The downpour continued as I arrived at Florence’s wonderful art deco station and hopped on a bus. As I peered hopefully out of the steamy window, it became clear that my host’s directions left something to be desired.
After much faffing – and a reluctant use of mobile internet – I found myself in a charmingly weathered apartment with a bag-full of soggy luggage, wet trainers and no radiator.
Following a few hours speculatively blasting my shoes with a hairdryer (sorry about the electricity bill, hosts) it was time for a saunter round the rain-drenched streets of the Tuscan city.
The next day I found that, as well as being pretty, Florence is very busy, with tourists snaking around the block to enter museums, and cafes doing a brisk trade in overpriced espressos and gelato.
Running low on money and with no appetite to stand in line, I did what any self-respecting lapsed Catholic at a loose end in Italy on Easter Sunday should do, and went to mass.
And what masses! Over the course of the day I managed to attend three, the worst of which was the one in the spectacular Florence Cathedral. Well, it’s hard to maintain a sense of poignant spiritual contemplation when you’ve got several hundred selfie stick-brandishing bozos messing up the atmosphere.
With my clothes finally dry, it was time to depart on the final leg, southwards to Rome. And if the selfie stick massive were prominent in Florence, nothing prepared me for the Eternal City: hordes of people brandishing the devices. It wasn’t long before I was craving the gritty, tourist-free streets of Bologna again.
That said, even the legions of tourists couldn’t spoil the wonder of stepping off the Metro and being confronted with the vast, ancient splendour of the Colosseum, Palatine Hill and the Forum.
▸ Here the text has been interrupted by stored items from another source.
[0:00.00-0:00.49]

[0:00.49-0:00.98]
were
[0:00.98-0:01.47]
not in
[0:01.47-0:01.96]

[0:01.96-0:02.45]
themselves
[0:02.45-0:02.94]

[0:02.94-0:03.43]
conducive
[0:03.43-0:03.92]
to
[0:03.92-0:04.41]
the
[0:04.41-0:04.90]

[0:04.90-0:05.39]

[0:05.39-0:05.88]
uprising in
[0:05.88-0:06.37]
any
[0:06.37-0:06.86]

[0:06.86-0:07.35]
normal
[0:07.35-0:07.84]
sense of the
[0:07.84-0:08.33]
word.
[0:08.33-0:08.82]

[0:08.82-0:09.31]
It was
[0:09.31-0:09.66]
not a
Having had my fill of ancient splendours, I headed south to my accommodation in the modernist EUR district, full of brutalist buildings and relics of the doomed 1942 World’s Fair. It was also where I managed to sample what was unquestionably the best pizza I had all week.
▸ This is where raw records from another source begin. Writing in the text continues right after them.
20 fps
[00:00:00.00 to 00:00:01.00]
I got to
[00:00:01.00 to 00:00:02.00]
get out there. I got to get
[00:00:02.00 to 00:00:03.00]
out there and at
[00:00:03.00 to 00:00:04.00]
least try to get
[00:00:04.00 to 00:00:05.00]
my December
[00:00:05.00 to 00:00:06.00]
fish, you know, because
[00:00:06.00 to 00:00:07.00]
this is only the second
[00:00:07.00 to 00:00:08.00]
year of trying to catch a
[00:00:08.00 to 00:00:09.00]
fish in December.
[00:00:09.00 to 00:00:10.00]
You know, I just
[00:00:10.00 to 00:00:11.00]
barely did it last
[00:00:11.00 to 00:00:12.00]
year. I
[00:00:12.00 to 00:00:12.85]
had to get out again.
After taking in the 'happening' Trastevere and Monti areas, it was only fitting that my final hours in Italy would be spent at the Vatican. But if I actually ventured into St Peter’s Basilica I’d probably end up missing my flight, such were the queues – you’d think that people were actually lining up for an audience with Papa Francesco himself…
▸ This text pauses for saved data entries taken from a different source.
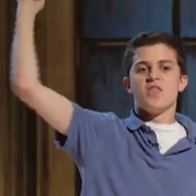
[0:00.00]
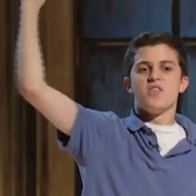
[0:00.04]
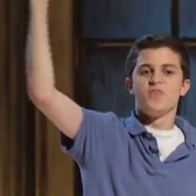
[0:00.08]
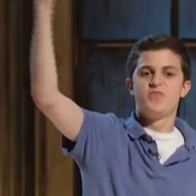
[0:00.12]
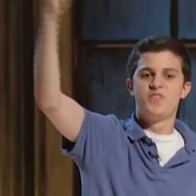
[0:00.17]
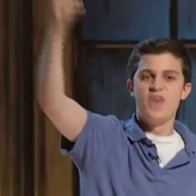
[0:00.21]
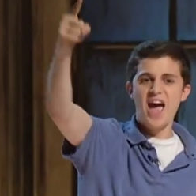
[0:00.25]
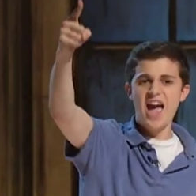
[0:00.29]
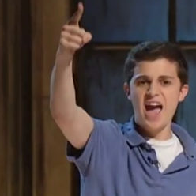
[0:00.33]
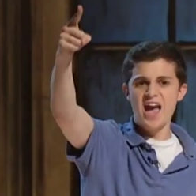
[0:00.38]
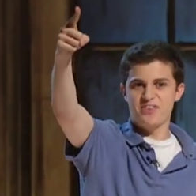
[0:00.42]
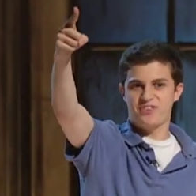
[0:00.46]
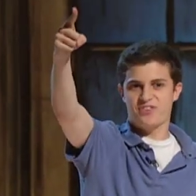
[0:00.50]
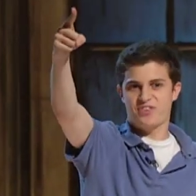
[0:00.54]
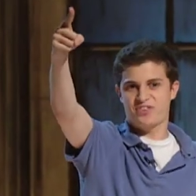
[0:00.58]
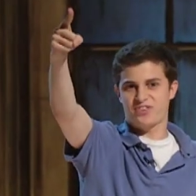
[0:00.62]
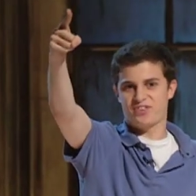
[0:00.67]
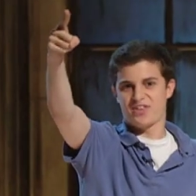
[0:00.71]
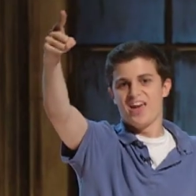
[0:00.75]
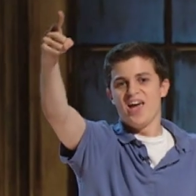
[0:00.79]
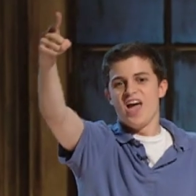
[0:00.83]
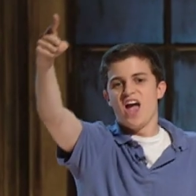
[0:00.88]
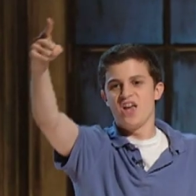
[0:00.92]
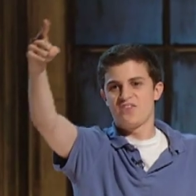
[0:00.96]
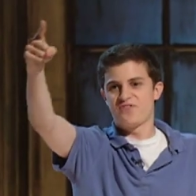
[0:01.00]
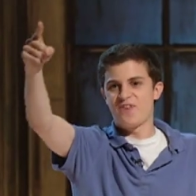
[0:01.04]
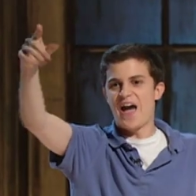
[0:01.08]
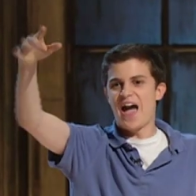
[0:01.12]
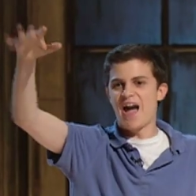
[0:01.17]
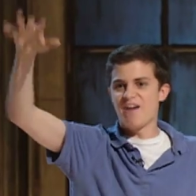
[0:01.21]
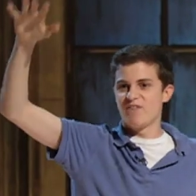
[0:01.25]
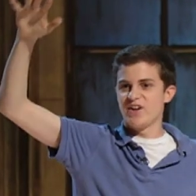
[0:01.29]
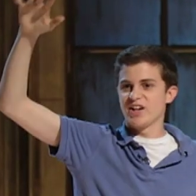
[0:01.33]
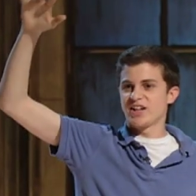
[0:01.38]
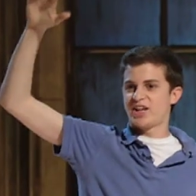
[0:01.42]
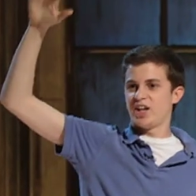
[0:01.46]
This is for
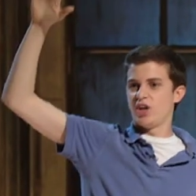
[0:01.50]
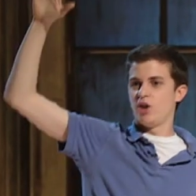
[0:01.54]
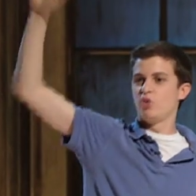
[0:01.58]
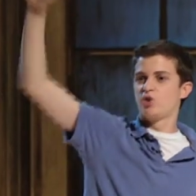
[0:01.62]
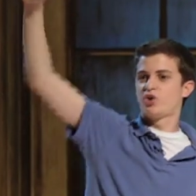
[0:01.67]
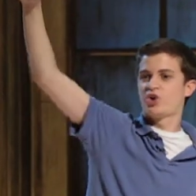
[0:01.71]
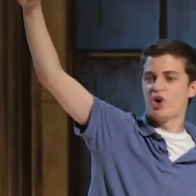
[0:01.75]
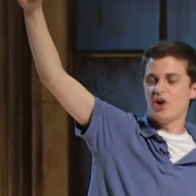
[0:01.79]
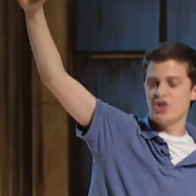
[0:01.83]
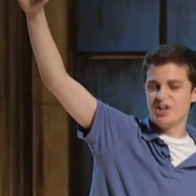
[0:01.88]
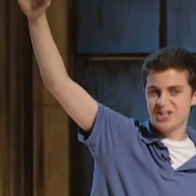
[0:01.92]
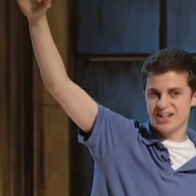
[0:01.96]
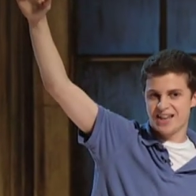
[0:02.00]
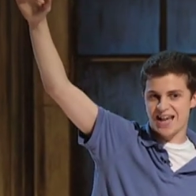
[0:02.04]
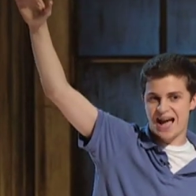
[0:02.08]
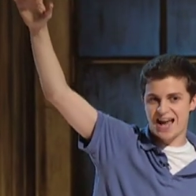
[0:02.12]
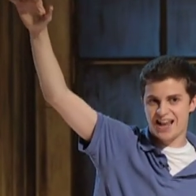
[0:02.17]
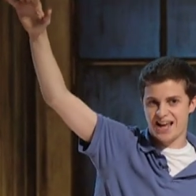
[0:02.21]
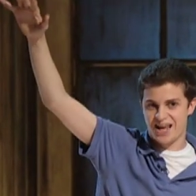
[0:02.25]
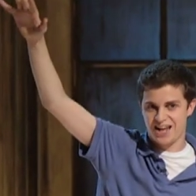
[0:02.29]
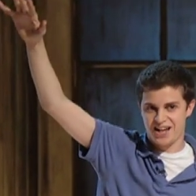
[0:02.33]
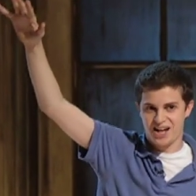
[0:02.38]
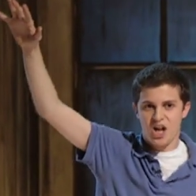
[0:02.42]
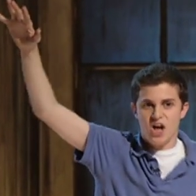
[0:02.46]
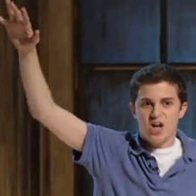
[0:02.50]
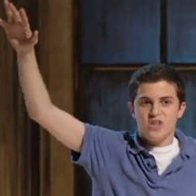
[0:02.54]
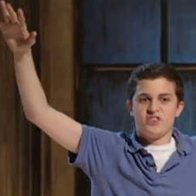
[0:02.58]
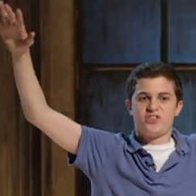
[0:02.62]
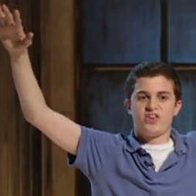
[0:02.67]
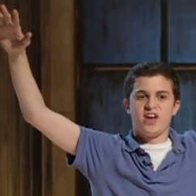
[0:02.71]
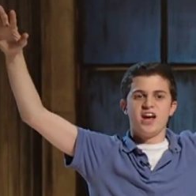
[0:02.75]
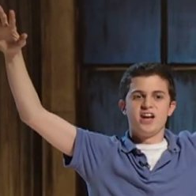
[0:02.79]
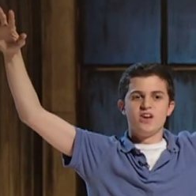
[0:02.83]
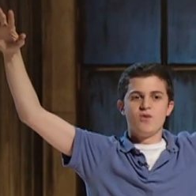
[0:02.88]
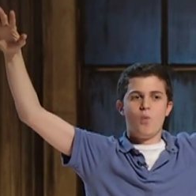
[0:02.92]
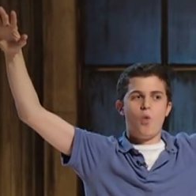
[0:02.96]
every kid who couldn't get it,
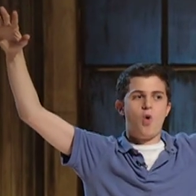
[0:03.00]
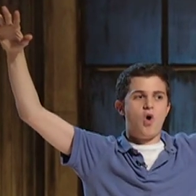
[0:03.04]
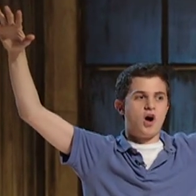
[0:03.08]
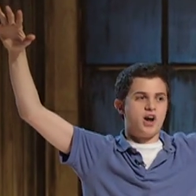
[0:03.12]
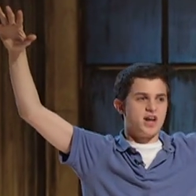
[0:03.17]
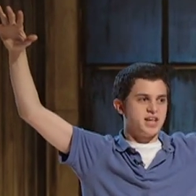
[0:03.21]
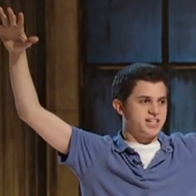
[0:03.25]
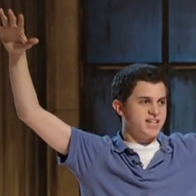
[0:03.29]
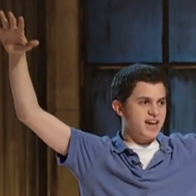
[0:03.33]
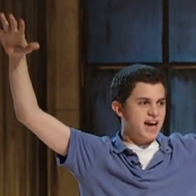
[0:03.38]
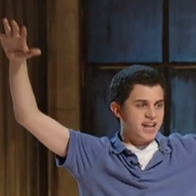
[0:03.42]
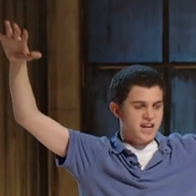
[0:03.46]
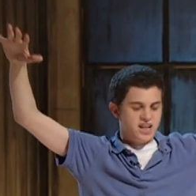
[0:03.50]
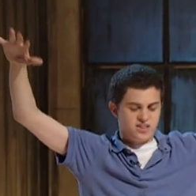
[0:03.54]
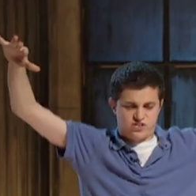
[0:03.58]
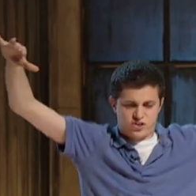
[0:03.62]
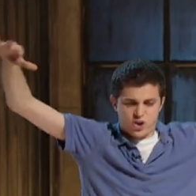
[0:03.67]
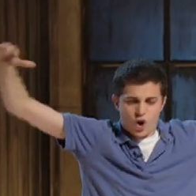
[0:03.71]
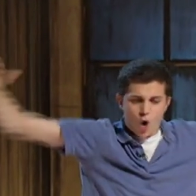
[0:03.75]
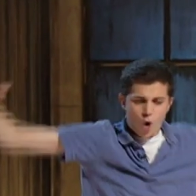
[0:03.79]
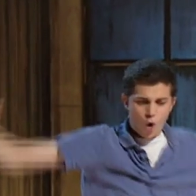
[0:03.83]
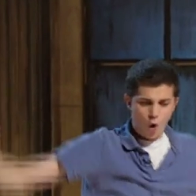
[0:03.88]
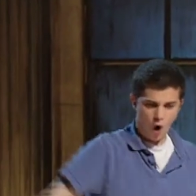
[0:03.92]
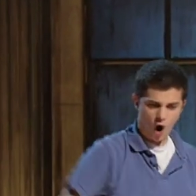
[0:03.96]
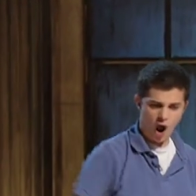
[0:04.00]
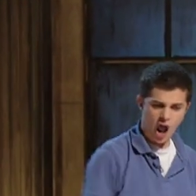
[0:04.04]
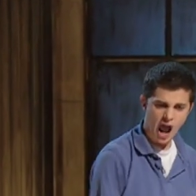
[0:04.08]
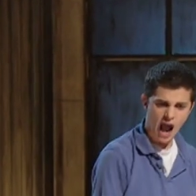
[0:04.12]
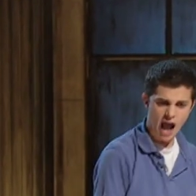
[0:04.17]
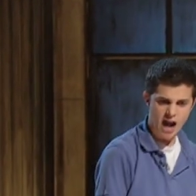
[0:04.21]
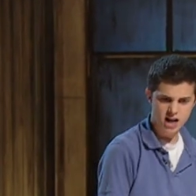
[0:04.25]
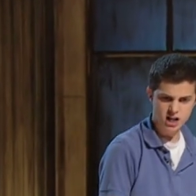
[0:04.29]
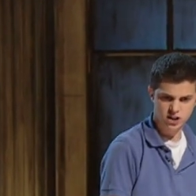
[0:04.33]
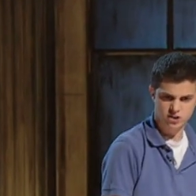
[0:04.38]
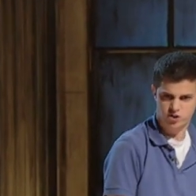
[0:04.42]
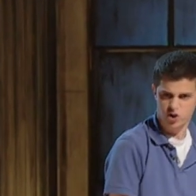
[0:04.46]
didn't want to get it, or
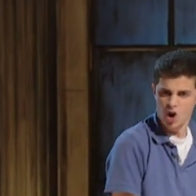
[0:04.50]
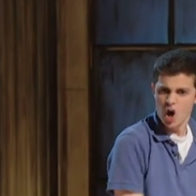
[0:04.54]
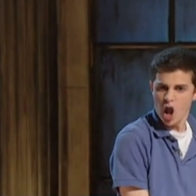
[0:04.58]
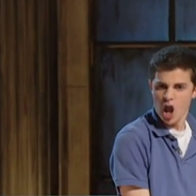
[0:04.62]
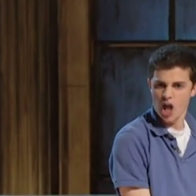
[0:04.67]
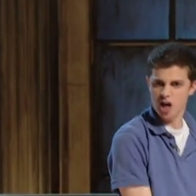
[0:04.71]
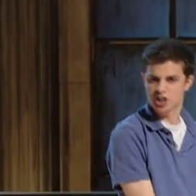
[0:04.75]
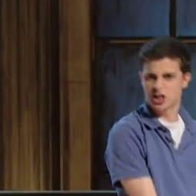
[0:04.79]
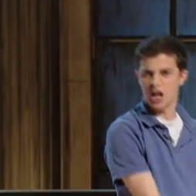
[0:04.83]
had it and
So, instead, I clambered up a nearby hill to be greeted by easily the most spectacular sight I’d seen on the whole trip – Rome, in all its glory.
Never mind what you'll find in the museums, the biggest work of art in Rome is surely the city itself, in all its slightly skew-whiff glory. Thousands of years of plagues, sackings, fires and tyrants couldn’t destroy it, and here it still is – from the Pantheon to the unloved neo-classical Altare della Patria.
I sat there awhile, licking an overpriced ice-cream and taking in the view. In all honesty, I’d failed miserably in my attempt to go to Italy on a budget, having spent far too much money on consuming heroic amounts of pizza, poncy beer, wine and coffee to say with any amount of confidence that I’d done it on a shoestring.
But whoever said la dolce vita was cheap anyway?